╭─ MATERIAL FOR THIS EXERCISE
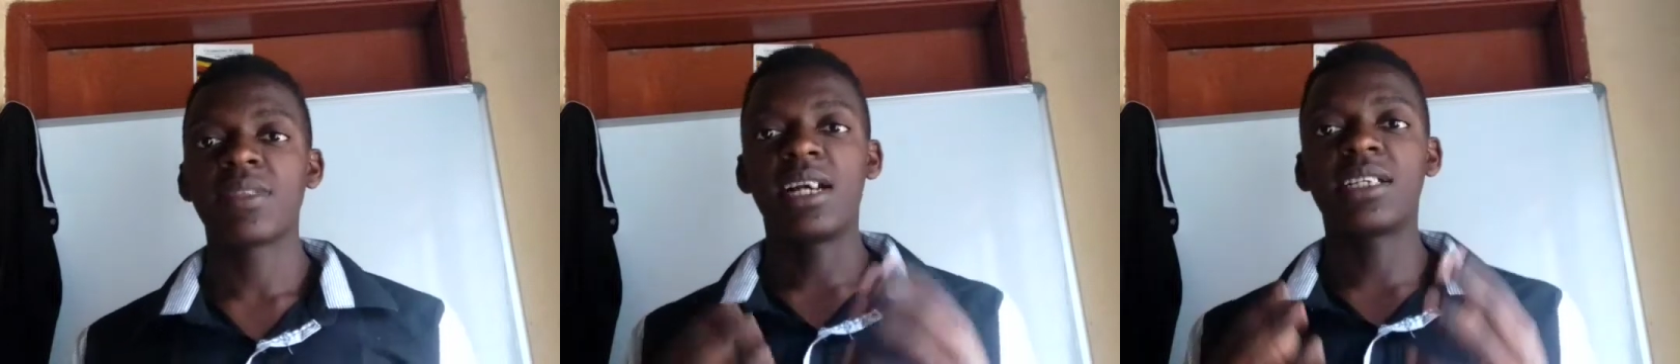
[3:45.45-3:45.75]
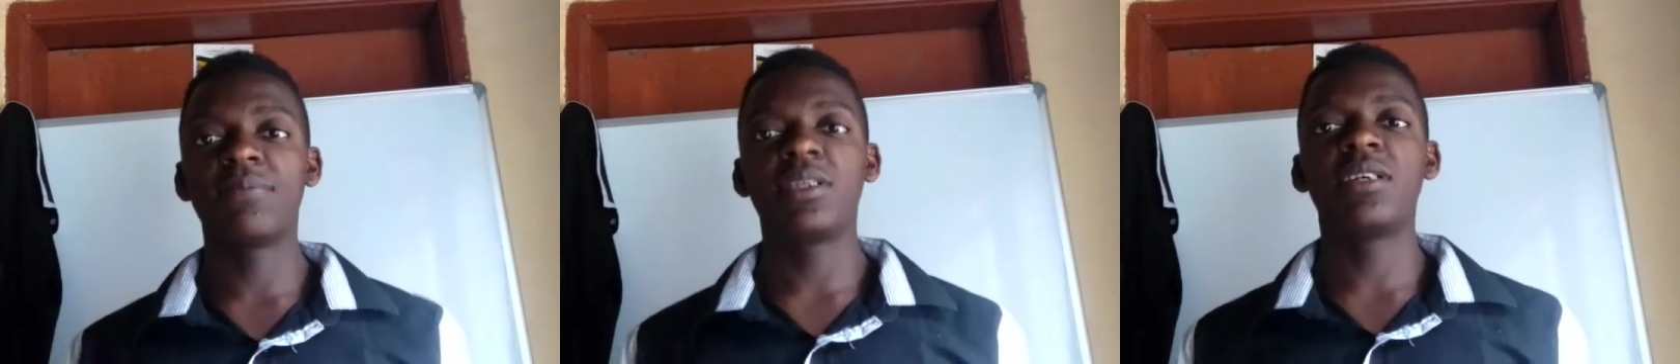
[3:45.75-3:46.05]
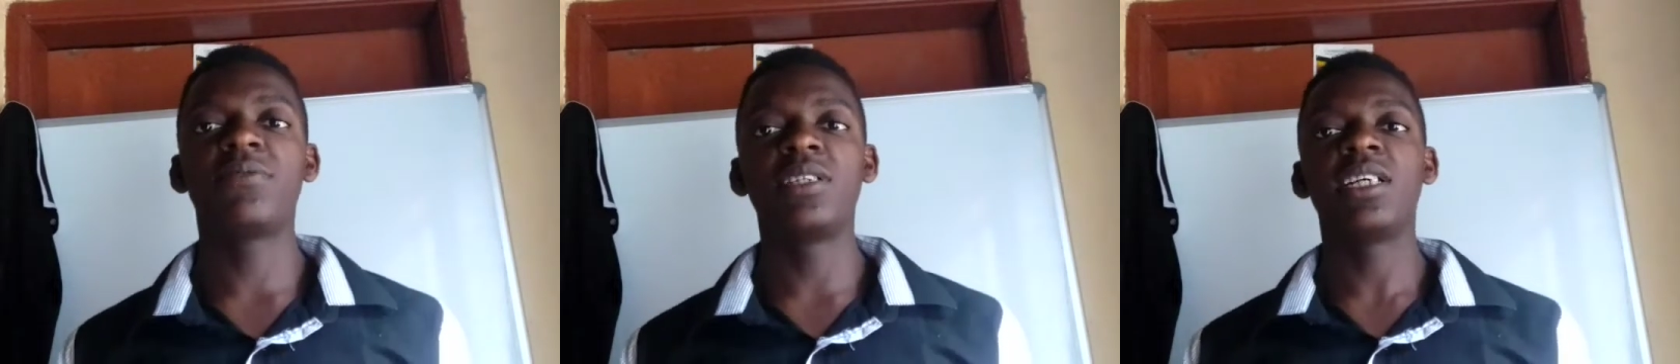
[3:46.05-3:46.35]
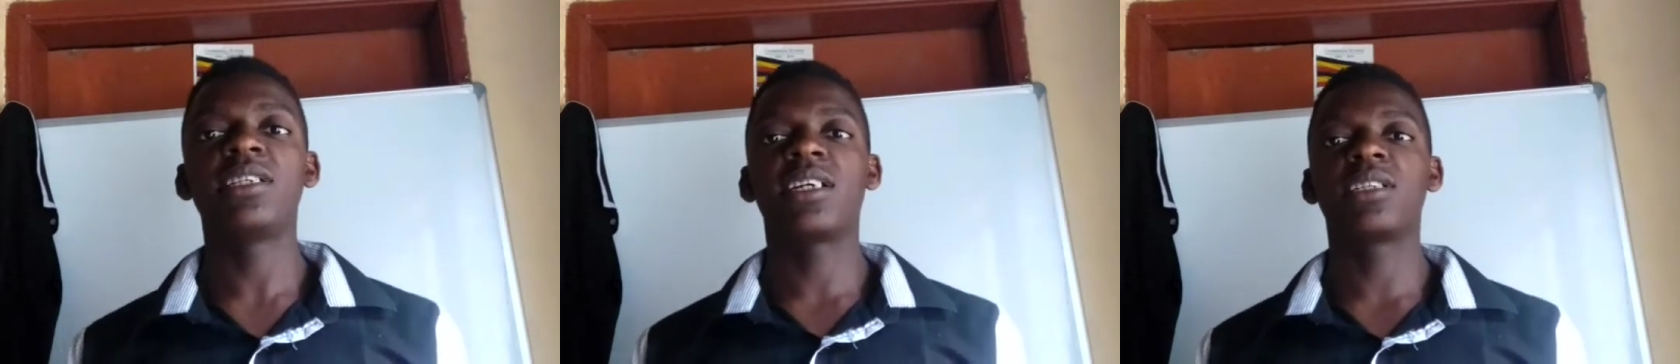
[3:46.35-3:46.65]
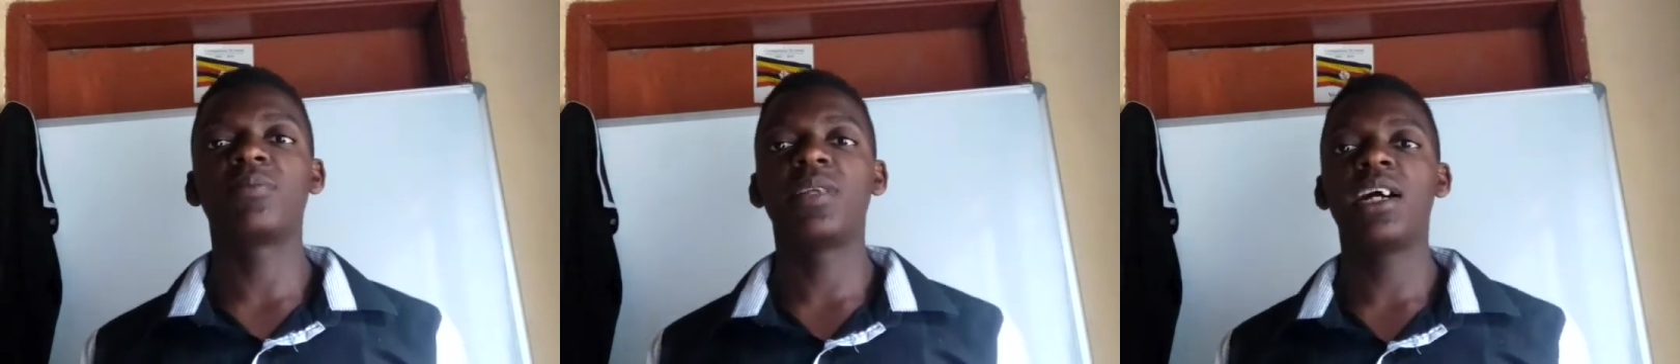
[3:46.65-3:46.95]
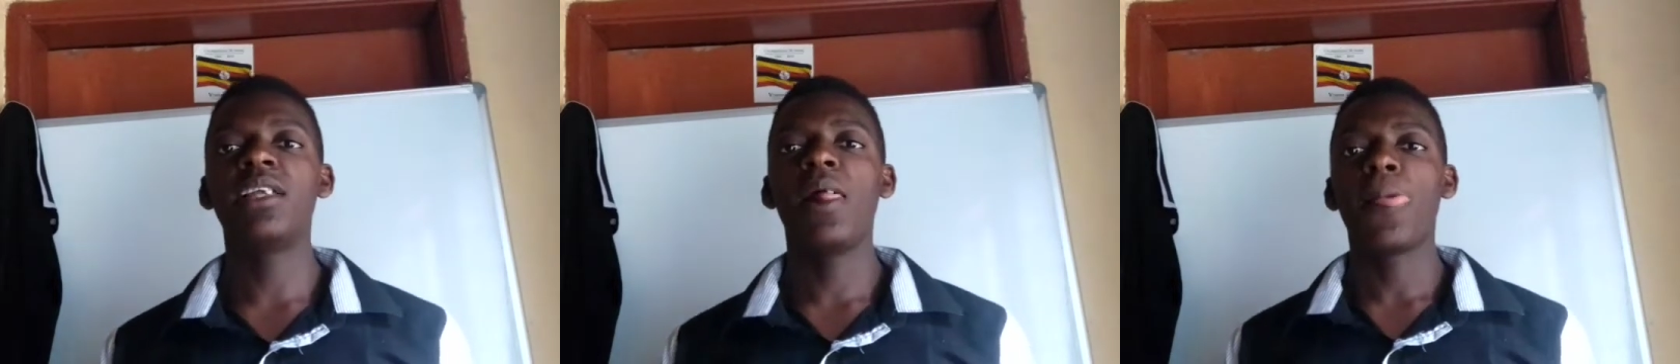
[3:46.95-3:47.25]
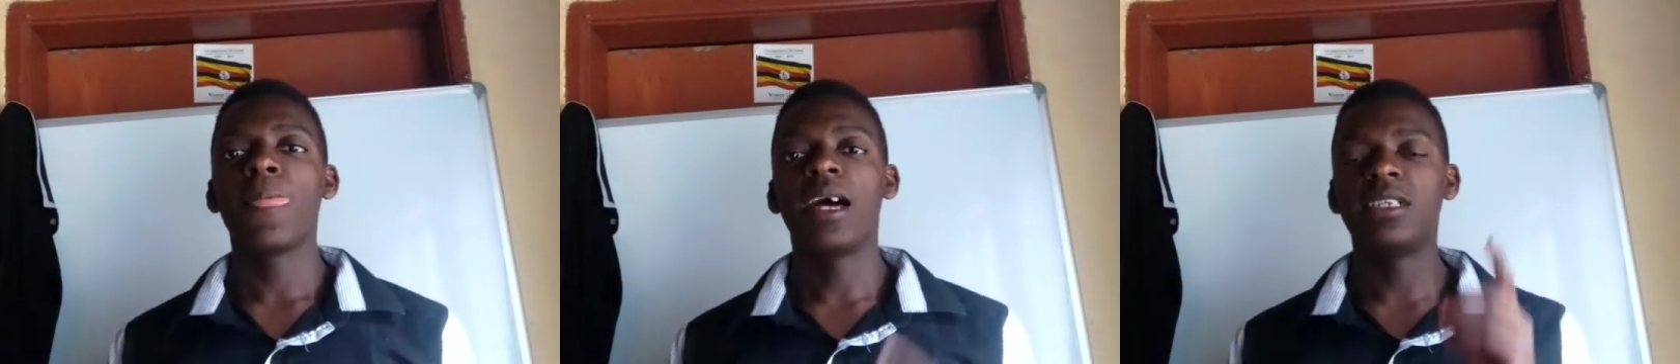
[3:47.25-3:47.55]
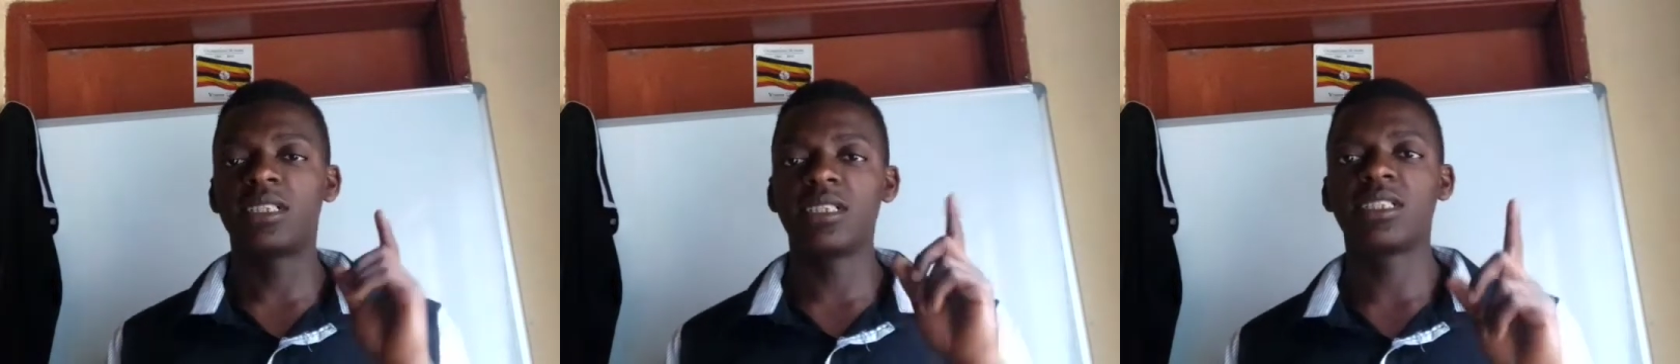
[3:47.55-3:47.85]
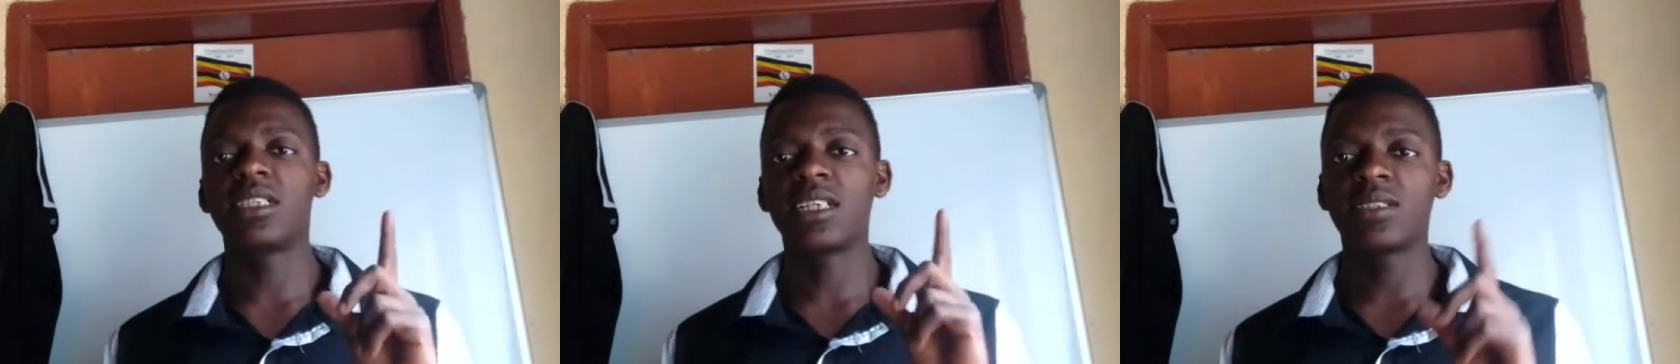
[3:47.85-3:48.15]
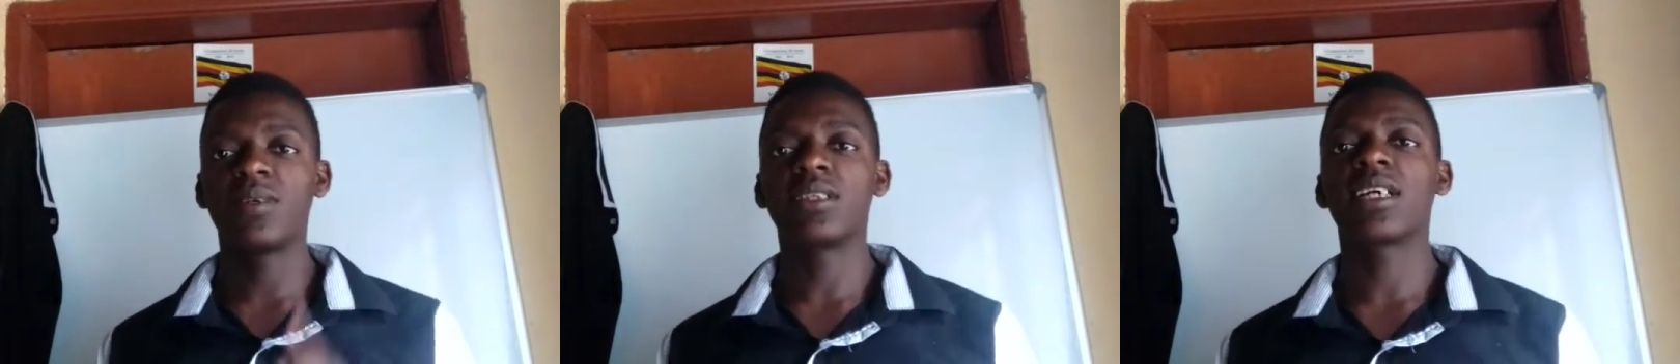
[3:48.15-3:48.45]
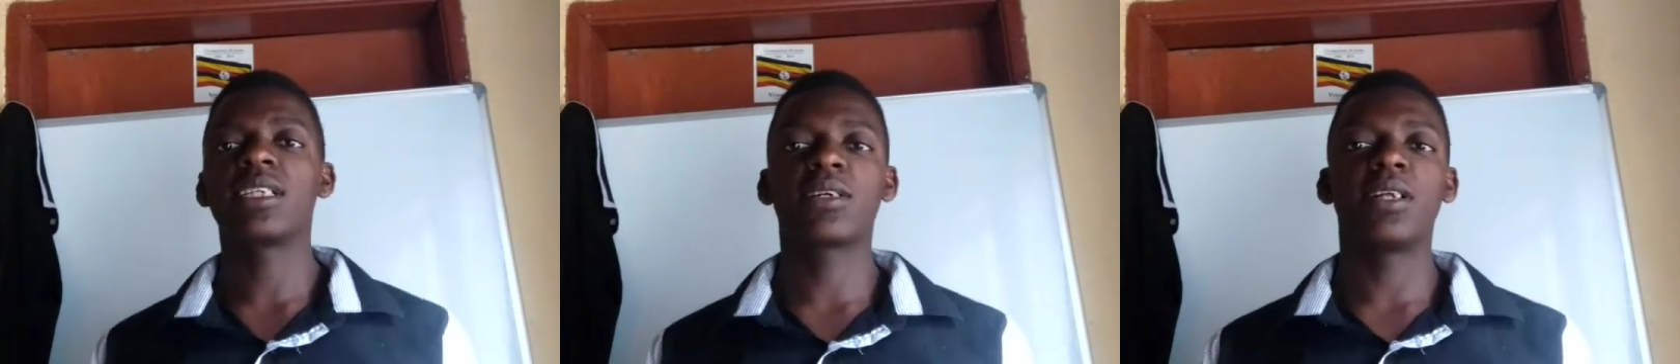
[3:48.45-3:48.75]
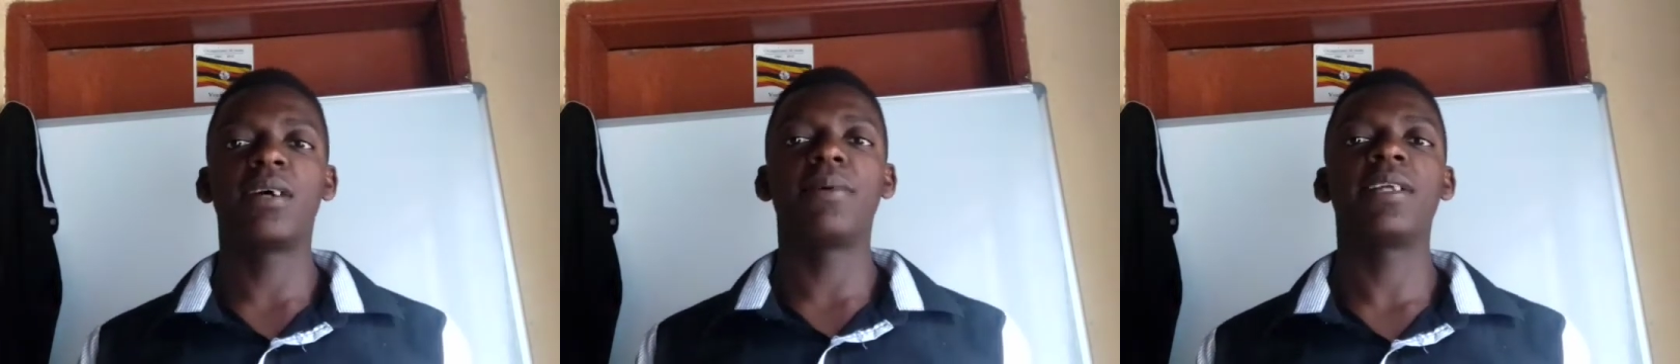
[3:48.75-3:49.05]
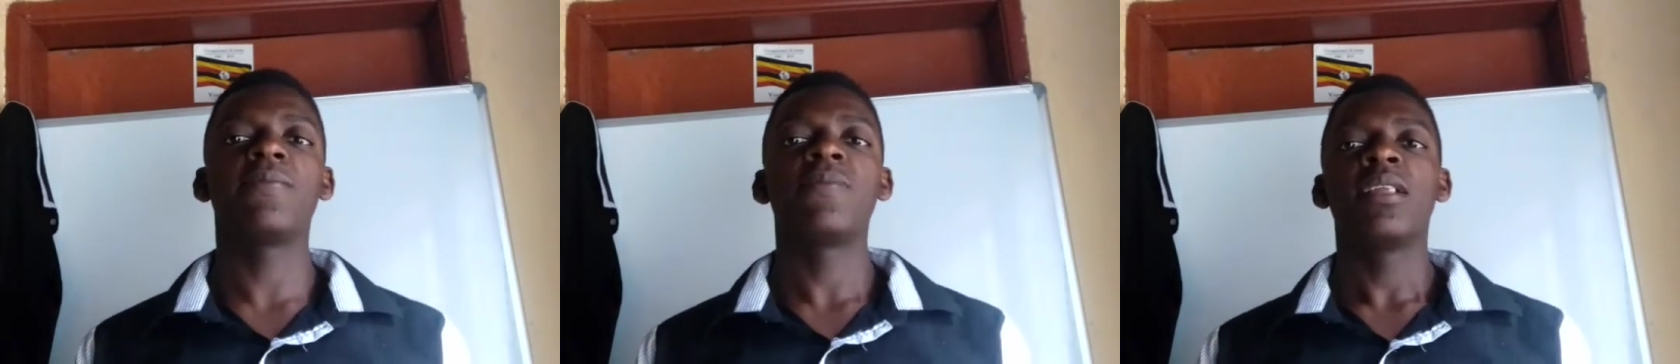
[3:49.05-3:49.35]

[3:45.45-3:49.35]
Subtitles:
That epinephrine enters blood, and it is just one catecholamine.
╰─
Skip every image and output the remaining records exactly.

[3:45.45-3:45.75]
[3:45.75-3:46.05]
[3:46.05-3:46.35]
[3:46.35-3:46.65]
[3:46.65-3:46.95]
[3:46.95-3:47.25]
[3:47.25-3:47.55]
[3:47.55-3:47.85]
[3:47.85-3:48.15]
[3:48.15-3:48.45]
[3:48.45-3:48.75]
[3:48.75-3:49.05]
[3:49.05-3:49.35]

[3:45.45-3:49.35]
Subtitles:
That epinephrine enters blood, and it is just one catecholamine.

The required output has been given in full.